Burpees are named after their inventor: Royal H. Burpee, a New York City physiologist who created them to evaluate fitness quicker and more accurately. His version was a lot less intense than the version we do today for training. I think the HuffPost Healthy Living describes the current version perfectly:

“Though movement standards vary from gym to gym and trainer to trainer, the burpee most of us know and love (to hate) is most commonly performed like this:

• Bend over or squat down and place both hands on the floor in front of you, just outside of your feet.

• Jump both feet back into plank position.

• Drop to a pushup — your chest should touch the floor.

• Push or snake up to return to plank position.

• Jump feet back in toward hands.

• Explosively jump up into the air, reaching arms straight overhead.

The fact that the burpee is used as a punishment — as in Spartan Races, which require participants to do 30 in a row if they fail to take on an obstacle, or at CrossFit gyms that assess a penalty for arriving late to class — tells you pretty much everything you need to know about this killer movement as we now know it.
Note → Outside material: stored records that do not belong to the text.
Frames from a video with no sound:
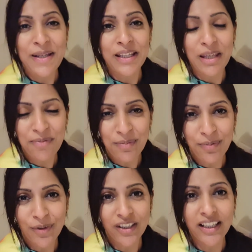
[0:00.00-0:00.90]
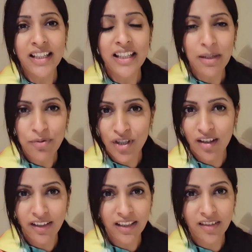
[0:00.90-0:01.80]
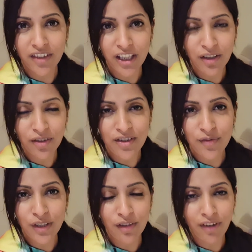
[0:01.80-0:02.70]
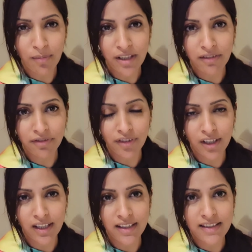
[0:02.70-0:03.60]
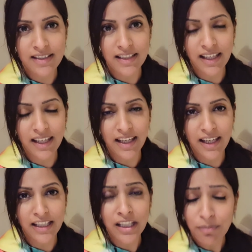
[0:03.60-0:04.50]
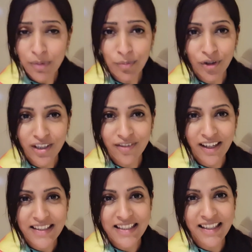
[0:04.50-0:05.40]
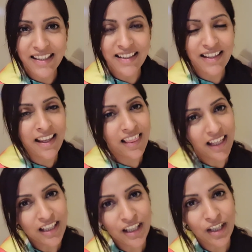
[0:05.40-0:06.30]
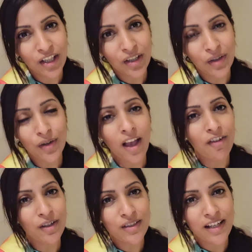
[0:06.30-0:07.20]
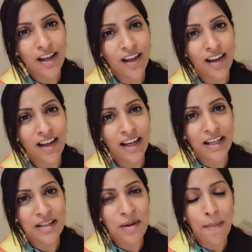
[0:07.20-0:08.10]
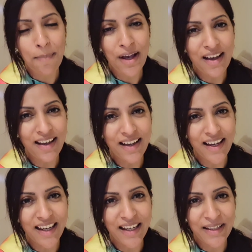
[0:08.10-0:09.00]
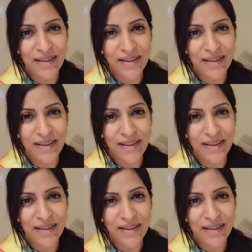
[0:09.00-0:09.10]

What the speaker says: Keep supporting, keep sharing the videos with your family and friends, and keep me motivated. Thank you. Have a good night. Bye.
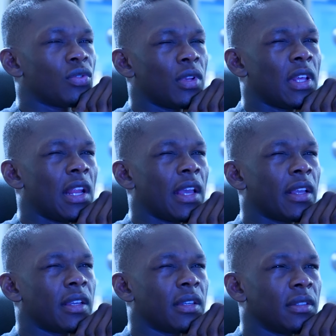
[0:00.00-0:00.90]
the one that
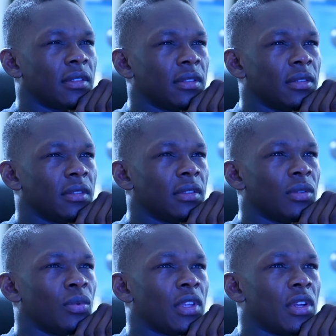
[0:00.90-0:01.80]
like,
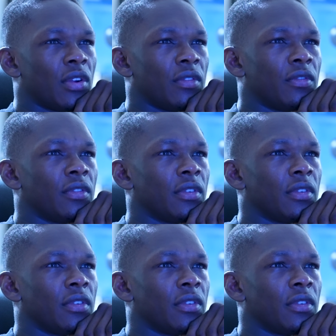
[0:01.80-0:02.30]
with the nerve.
Three separate jumps and a pushup (or some variation of it): It puts the hurt on you, and it does it good and fast.” (Enemy, enemy, enemy.)

The friend portion of the burpee just might crush the enemy. A burpee is a full body, high intensity (you are literally working all your muscles to execute them) exercise which in turn burns countless calories. You also don’t need any fitness equipment to do them so they can be added to any workout, wherever you may be. This makes burpees one of the top exercises for conditioning and strength training. (Friend, friend, friend.)

In short, the burpee is undoubtedly the classic frenemy at almost every training center across the country. Even though the good seems to outweigh the bad in the long run, I’m still keeping my eye on them!